Available records:
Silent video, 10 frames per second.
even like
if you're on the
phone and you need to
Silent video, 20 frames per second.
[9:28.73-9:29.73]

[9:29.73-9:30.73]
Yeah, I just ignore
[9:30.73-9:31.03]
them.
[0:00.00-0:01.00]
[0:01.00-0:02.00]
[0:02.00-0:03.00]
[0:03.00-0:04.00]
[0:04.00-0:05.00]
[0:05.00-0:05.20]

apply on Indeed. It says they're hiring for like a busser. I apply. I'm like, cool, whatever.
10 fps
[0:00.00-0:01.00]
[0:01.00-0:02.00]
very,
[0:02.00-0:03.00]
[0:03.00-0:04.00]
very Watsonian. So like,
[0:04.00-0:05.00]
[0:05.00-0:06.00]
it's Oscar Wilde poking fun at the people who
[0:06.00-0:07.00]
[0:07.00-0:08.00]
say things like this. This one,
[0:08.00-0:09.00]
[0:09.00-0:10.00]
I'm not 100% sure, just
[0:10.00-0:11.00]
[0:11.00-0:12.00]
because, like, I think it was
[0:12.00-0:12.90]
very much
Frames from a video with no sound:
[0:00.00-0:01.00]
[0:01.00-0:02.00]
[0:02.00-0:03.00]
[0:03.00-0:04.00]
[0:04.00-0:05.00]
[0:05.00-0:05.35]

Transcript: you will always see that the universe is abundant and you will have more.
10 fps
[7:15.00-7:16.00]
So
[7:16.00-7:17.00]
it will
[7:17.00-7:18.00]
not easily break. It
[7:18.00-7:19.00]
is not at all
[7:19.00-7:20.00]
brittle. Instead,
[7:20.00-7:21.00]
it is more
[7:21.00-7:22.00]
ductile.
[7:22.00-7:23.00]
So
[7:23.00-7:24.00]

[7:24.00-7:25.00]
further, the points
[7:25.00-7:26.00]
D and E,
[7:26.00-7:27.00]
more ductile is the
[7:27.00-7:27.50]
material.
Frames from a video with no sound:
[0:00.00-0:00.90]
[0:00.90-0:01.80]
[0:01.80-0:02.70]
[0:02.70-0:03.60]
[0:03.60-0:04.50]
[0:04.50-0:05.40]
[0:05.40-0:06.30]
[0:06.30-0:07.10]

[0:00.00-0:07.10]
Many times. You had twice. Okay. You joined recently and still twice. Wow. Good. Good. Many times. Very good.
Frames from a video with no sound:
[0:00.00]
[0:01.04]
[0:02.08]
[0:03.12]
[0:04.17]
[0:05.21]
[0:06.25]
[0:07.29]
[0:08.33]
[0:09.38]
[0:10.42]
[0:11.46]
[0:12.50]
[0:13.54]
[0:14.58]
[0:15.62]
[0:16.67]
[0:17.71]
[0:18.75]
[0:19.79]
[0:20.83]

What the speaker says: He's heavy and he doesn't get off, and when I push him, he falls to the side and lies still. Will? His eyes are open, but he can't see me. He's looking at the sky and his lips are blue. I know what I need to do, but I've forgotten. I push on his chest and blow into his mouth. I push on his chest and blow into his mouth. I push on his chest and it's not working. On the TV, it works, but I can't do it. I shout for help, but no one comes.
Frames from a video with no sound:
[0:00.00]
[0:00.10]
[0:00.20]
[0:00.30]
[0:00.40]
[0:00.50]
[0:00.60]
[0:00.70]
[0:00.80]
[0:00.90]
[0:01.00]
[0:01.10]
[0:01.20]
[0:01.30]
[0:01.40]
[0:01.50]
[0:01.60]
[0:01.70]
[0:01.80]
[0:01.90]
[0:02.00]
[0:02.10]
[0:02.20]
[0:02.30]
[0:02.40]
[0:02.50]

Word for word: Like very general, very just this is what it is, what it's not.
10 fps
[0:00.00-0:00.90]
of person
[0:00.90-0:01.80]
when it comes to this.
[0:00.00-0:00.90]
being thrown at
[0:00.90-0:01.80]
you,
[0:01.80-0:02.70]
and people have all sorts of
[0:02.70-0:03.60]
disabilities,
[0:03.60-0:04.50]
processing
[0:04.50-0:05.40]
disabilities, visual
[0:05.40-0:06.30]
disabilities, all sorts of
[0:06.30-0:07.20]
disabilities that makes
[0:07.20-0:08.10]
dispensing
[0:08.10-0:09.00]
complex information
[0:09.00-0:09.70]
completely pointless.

Task directions: From the data above, reproduce word for word the lines running from the line with "[0:07.00-0:08.00]" to the line with "[0:05.00-0:05.35]", ends included.

Reply to the task:
[0:07.00-0:08.00]
say things like this. This one,
[0:08.00-0:09.00]
[0:09.00-0:10.00]
I'm not 100% sure, just
[0:10.00-0:11.00]
[0:11.00-0:12.00]
because, like, I think it was
[0:12.00-0:12.90]
very much
Frames from a video with no sound:
[0:00.00-0:01.00]
[0:01.00-0:02.00]
[0:02.00-0:03.00]
[0:03.00-0:04.00]
[0:04.00-0:05.00]
[0:05.00-0:05.35]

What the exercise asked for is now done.